Nearly all the newspaper accounts published at the time were manufactured by journalists at distance, and were not only inaccurate in their facts but intentionally misleading. As usual, only one side of the question has been allowed to get to the wider public (Orwell, 1936).

It might appear that Homage to Catalonia was written only once Orwell had outlived his usefulness as a soldier, that the book was of secondary importance. No one can be sure that he will be able to write a book after a war; one may not survive. Given that Orwell was wounded in the throat in Spain, Homage to Catalonia came close to never having been written. "The bullet went through my neck from front to back but skidded round both the carotid artery and the backbone in the most remarkable way" (1968, 1: 281), he wrote. "It was a miracle it did not kill me" (1: 279). Writing Homage to Catalonia was as much a part of Orwell's effort in Spain as what he did with a rifle (ultimately, much more). He emerged from Spain...

...knowing that he had witnessed an injustice which, if he could not right, he must use his ability as a writer to record so that justice should at least be done to the memory of his comrades and their vision of Revolution (S. Orwell, 1: xvi).

The book was more than an afterthought, though. Orwell always intended to write a book about the war and worked on it throughout his time at the front. Though this is not explicit in the book itself, an introduction to the work by Orwell's one-time commanding officer seems to verify it:

I got the impression...that he (Orwell) was allowing his needs as a writer to override his duty as a soldier. He was wanting, I thought, as many experiences as possible...as background material for the book he was writing on Spain, and I told him so in rather forthright terms, calling him at one period after a heated debate 'a bloody scribbler' (8)

Orwell always intended to write a book about the war and was a bloody scribbler throughout. Orwell wanted to write and to act at the same time, to do both at once and for one to be the other. Thus he wrote as a participant and as an activist. He believed, contrary to conventional journalism's theory, that by revealing one's bias in essentially political issues, such as war, an author can more honestly deal with his subject. "It is difficult to be certain about anything except what you have seen with your own eyes, and consciously or unconsciously everyone writes as a partisan" (210). As Orwell saw it, "in an period like our own," writing about political issues was unavoidable.

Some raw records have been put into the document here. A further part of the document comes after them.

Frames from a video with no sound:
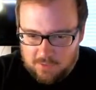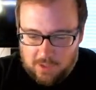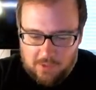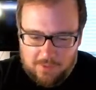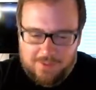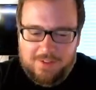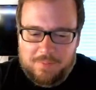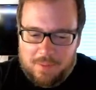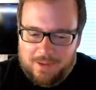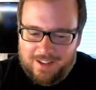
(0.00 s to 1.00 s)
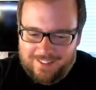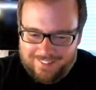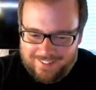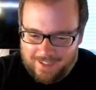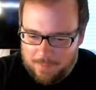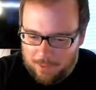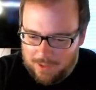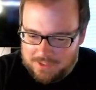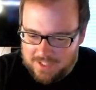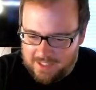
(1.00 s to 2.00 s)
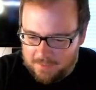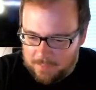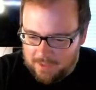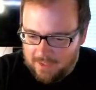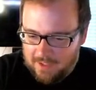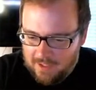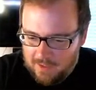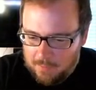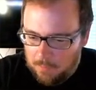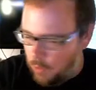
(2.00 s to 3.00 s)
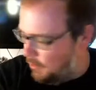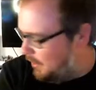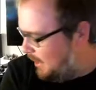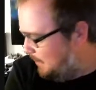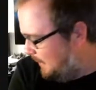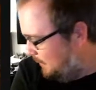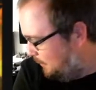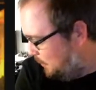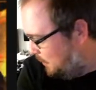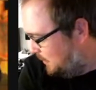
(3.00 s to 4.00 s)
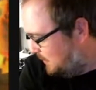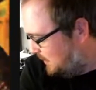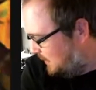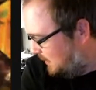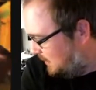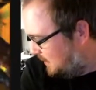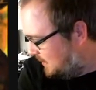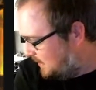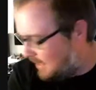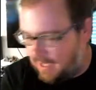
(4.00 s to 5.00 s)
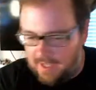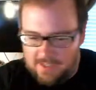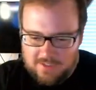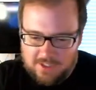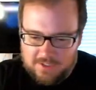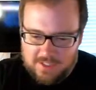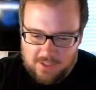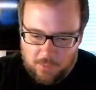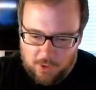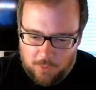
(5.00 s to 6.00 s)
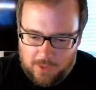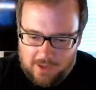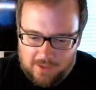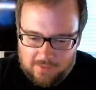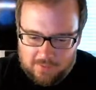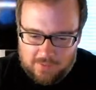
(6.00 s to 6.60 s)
Well, maybe not anything. I better watch that. But Mortal Kombat 4 sucks ass. I'll say the word. Why not?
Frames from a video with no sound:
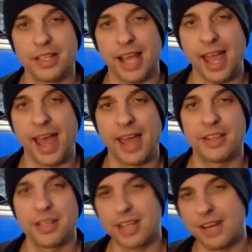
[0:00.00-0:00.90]
to add.
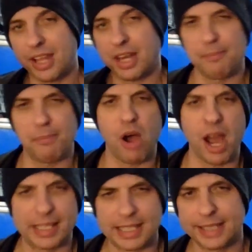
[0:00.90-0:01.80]
This is kind of like an
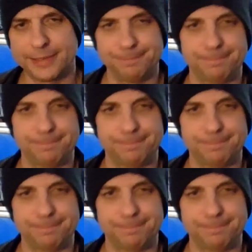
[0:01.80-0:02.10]
unboxing.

"Everyone writes of them in one guise or another. It is simply a question of which side one takes and what approach one follows. And the more one is conscious of one's political bias, the more chance one has of acting politically without sacrificing one's aesthetic and intellectual integrity" (1968, 1:6).

Orwell felt he could reveal his own politics and perspective, and thereby provide a more accurate report of the war. As he wrote, "I saw only what was happening in my immediate neighborhood, but I saw and heard quite enough to be able to contradict many of the lies that have been circulated" (139). While erasing some of the boundaries of neutrality, Orwell by no means abolished the border between himself and his subject. Although he was a participant in the events he described, he tried to maintain a degree of detachment. Homage to Catalonia could not be called propaganda, except perhaps as a further lie by those whose lies it reveals. Orwell does not write about only what he wanted to see or what would be beneficial for his side. While acknowledging his partisanship, Orwell wanted to be as precise as possible.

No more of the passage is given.